今泉みね子さんの著作「ここが違う、ドイツの環境政策」を読みました。2003年の出版ですが、著者は10年ほど前からドイツのフライブルクに住んでいる方で、ドイツにおける、特にフライブルクにおける環境問題への取り組みを紹介しています。
ドイツは、京都議定書によって定められた、温室効果ガスの削減目標を着実に履行している国の一つです。
京都議定書におけるドイツの温室効果ガス削減目標は、-21%ですが、2003年ですでに19%の削減(※1)を達成しています。
※1:ドイツ連邦共和国日本総領事館ホームページより
日本は、-6%が目標値ですが、現在マイナスに転じるどころか、増加傾向にあるようです。1990年を基準にしている数字ですので、国によって、その時の排出量は様々です。ドイツは旧東ドイツの老朽化した工場の閉鎖などで数字を稼いでいる面もあるでしょうが、それにしても、大きく前進しています。
それは、いったいなぜなのか、非常に興味がありました。この本を読んでその一端を見ることができました。

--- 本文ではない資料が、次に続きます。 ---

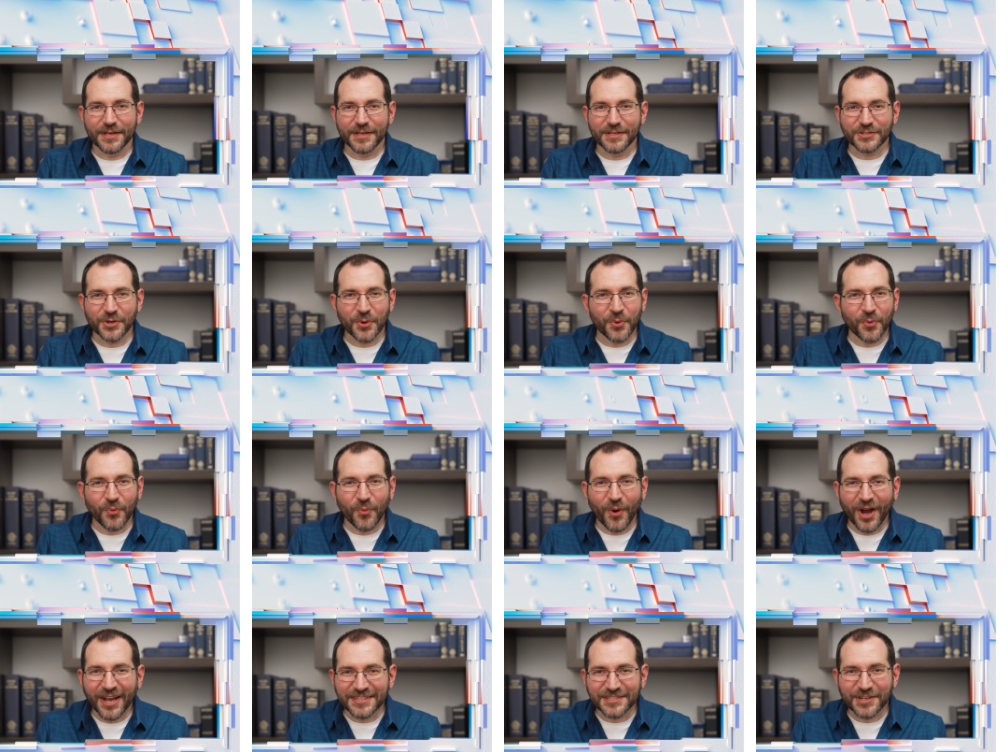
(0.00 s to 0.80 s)
So
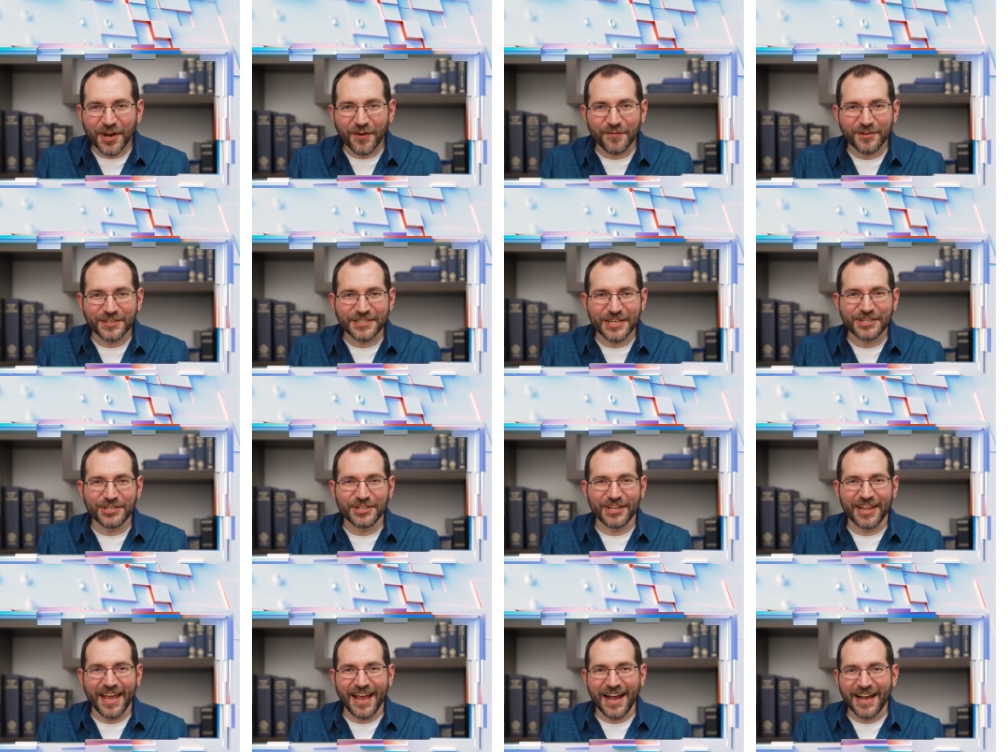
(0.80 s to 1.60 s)
why is
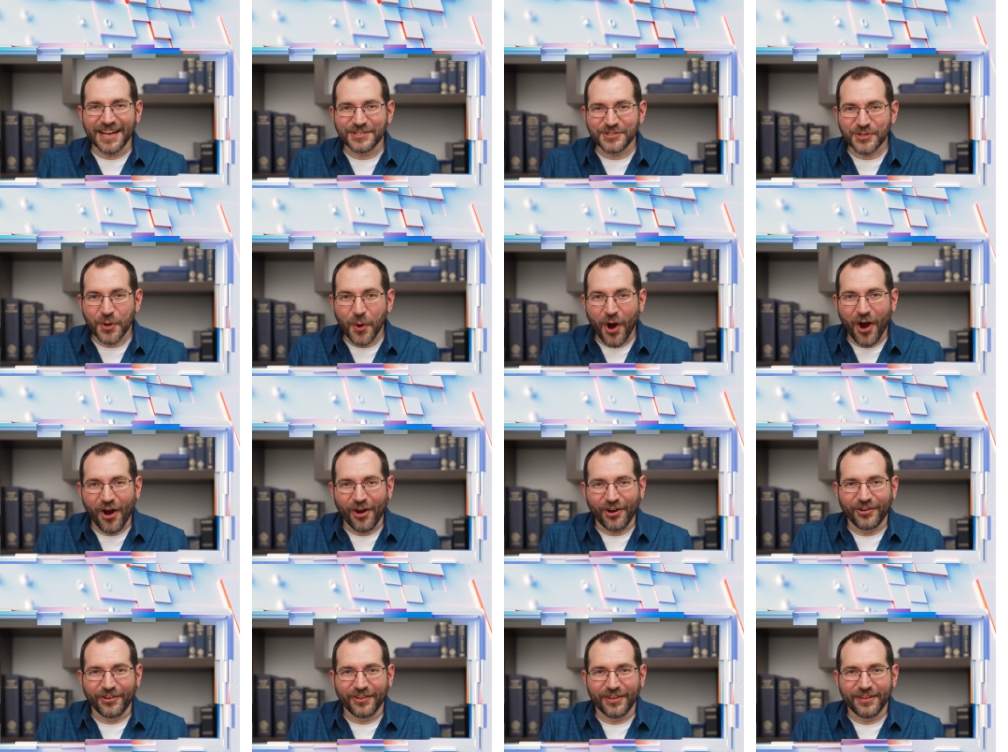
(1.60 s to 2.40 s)
conversational AI so
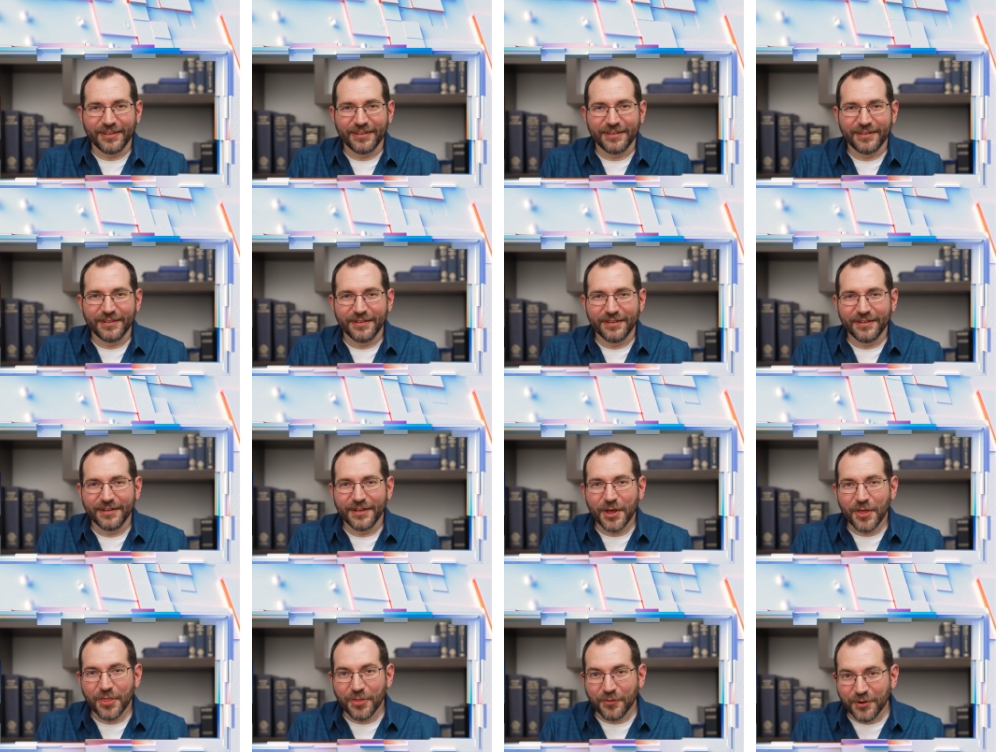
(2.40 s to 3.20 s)
hard?
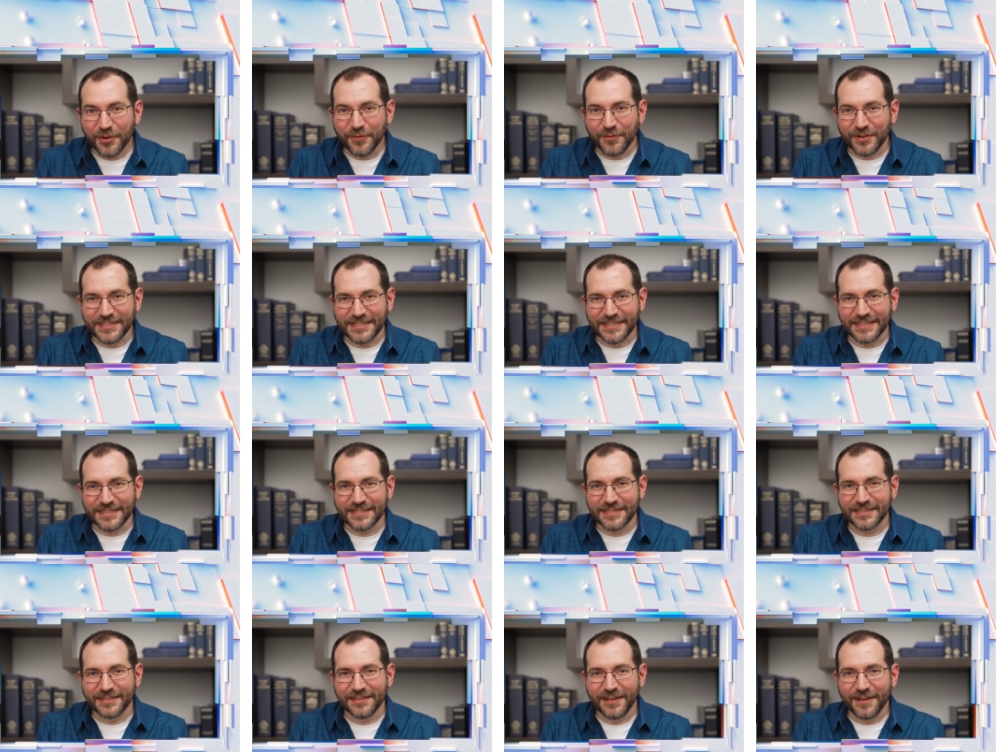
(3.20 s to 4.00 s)
Three
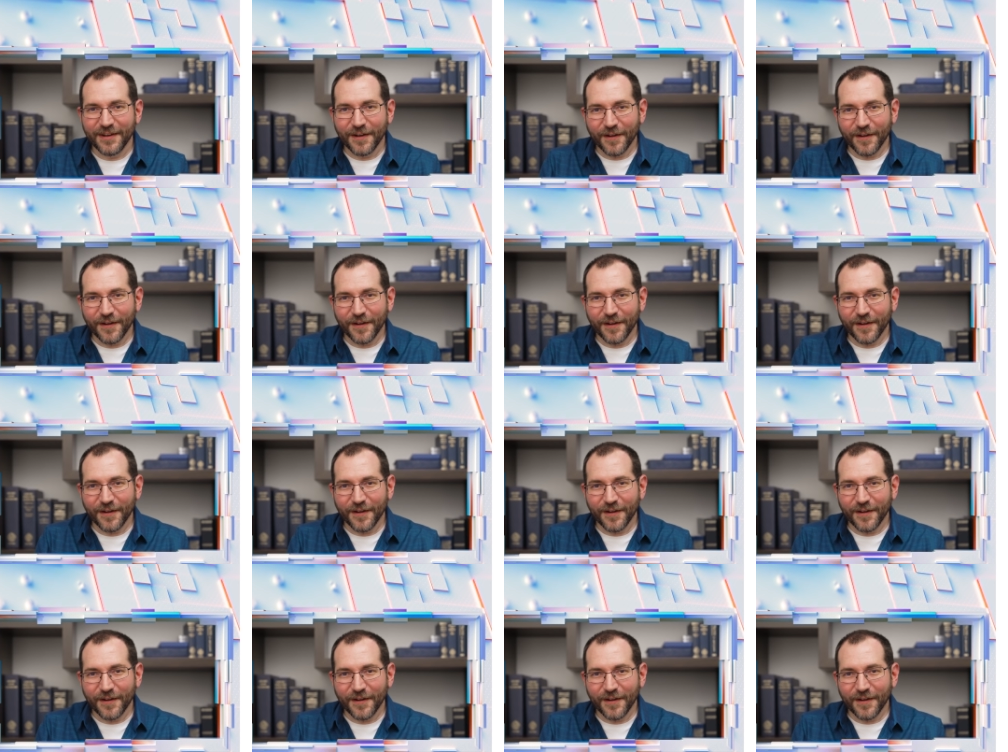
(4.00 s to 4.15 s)
reasons.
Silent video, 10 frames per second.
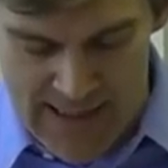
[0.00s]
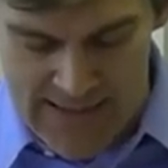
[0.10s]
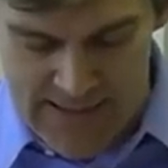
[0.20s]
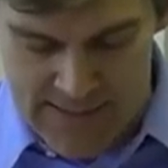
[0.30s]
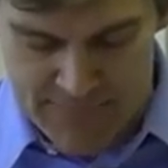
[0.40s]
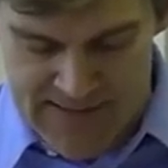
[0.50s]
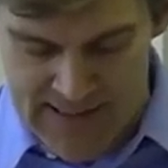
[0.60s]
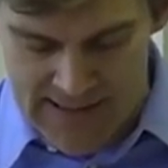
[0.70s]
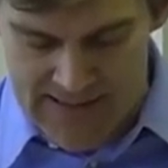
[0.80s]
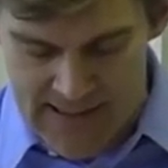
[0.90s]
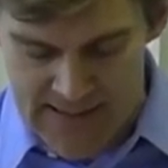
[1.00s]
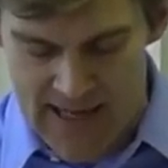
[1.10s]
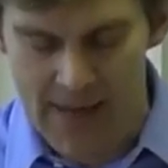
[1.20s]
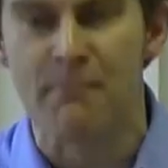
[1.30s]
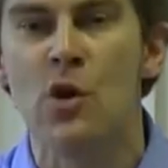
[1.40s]
and facilities
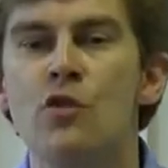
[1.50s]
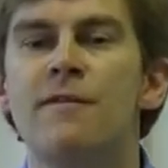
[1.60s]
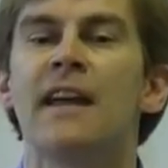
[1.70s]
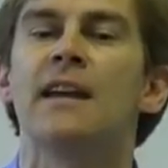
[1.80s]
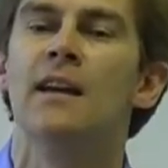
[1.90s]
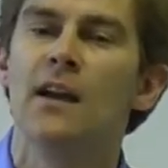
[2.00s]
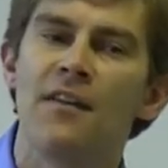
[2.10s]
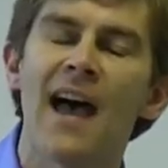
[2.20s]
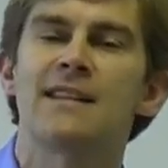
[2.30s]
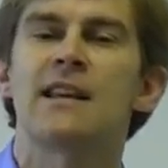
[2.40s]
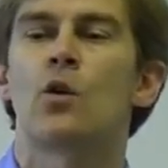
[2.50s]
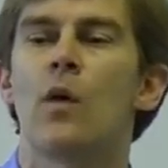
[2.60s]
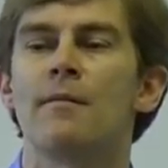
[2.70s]
and moving that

成功している事例を取り上げて、下記のような内容が書かれていました。
1)ゴミを出さないようにしている&リサイクルよりリユースを優先
包装の簡易化
リユース瓶やリユース食器の使用
ゴミのリサイクル
2)自動車交通量の削減
自動車進入禁止ゾーンの設定
公共交通機関の充実と低料金化
3)再生可能(自然)エネルギーの推進
4)エコ農業やエコ建築の推進
5)森などの環境保護
6)子どもの頃からの環境教育
ドイツは、日本と同じ第二次世界大戦の敗戦国として、焼け野原から復興した国です。戦後、工業先進国として高度成長を遂げた点も日本と同じです。が、環境に対する危機感は日本人以上に持っているようです。
「次世代のために自然を守る責任がある」ことが、1994年、ドイツ基本法(日本の憲法にあたるもの)に明記されたそうです。
そんな気持ちの中で生まれた様々な事例は、とても興味深いものでした。なにか一つでも考え、取り込んでいきたいと思わされました。